**Required work**.
Your answer must be an exact copy of the records below, with every picture left out.

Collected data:
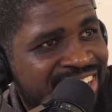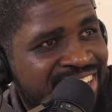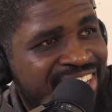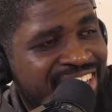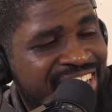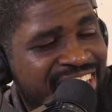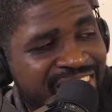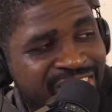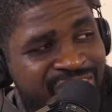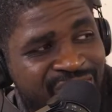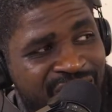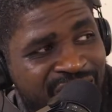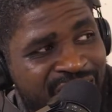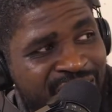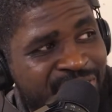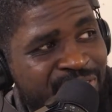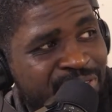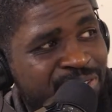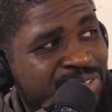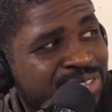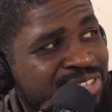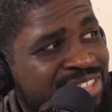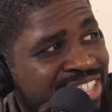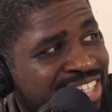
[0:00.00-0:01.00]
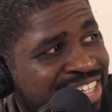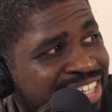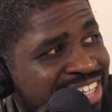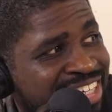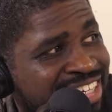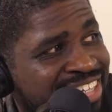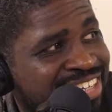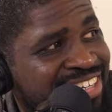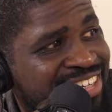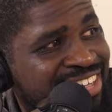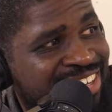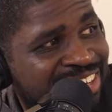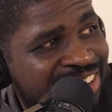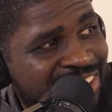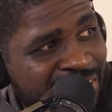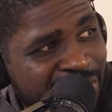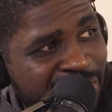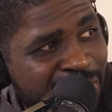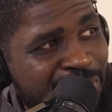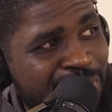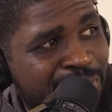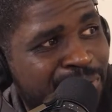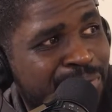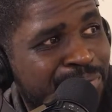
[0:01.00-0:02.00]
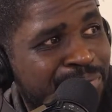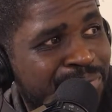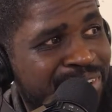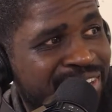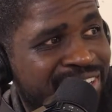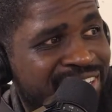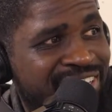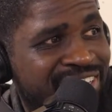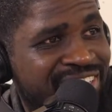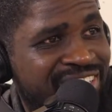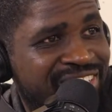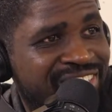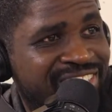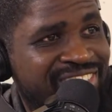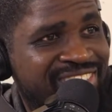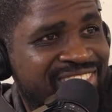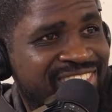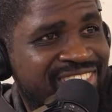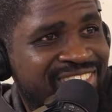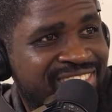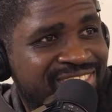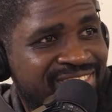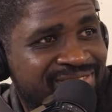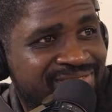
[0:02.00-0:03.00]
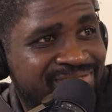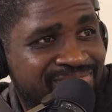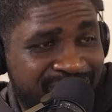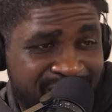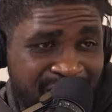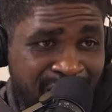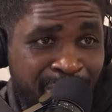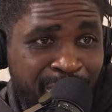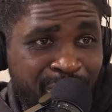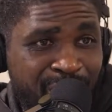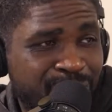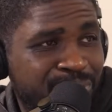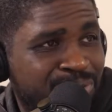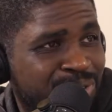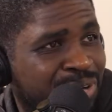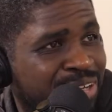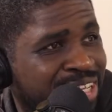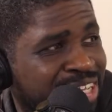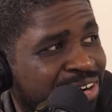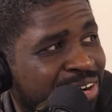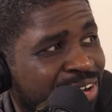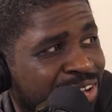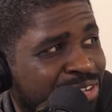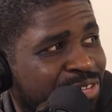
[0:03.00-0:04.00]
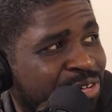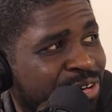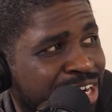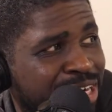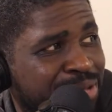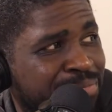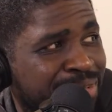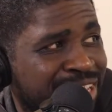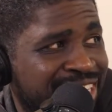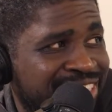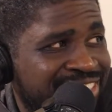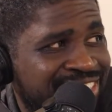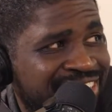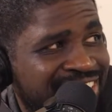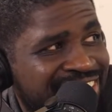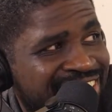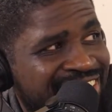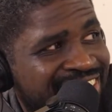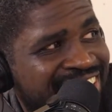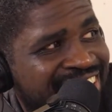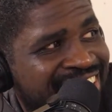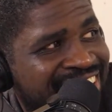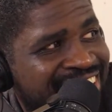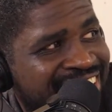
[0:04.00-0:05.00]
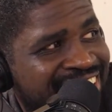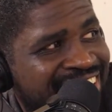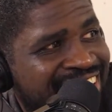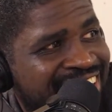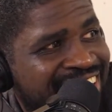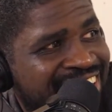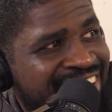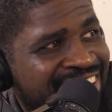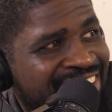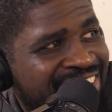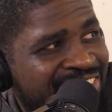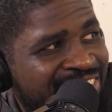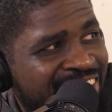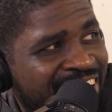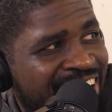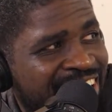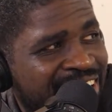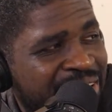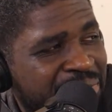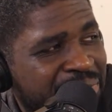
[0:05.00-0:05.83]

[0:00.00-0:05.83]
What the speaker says: And John Gruden said no because Tom Brady was going to get all the credit, basically. Right?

**Answer to the exercise**.
[0:00.00-0:01.00]
[0:01.00-0:02.00]
[0:02.00-0:03.00]
[0:03.00-0:04.00]
[0:04.00-0:05.00]
[0:05.00-0:05.83]

[0:00.00-0:05.83]
What the speaker says: And John Gruden said no because Tom Brady was going to get all the credit, basically. Right?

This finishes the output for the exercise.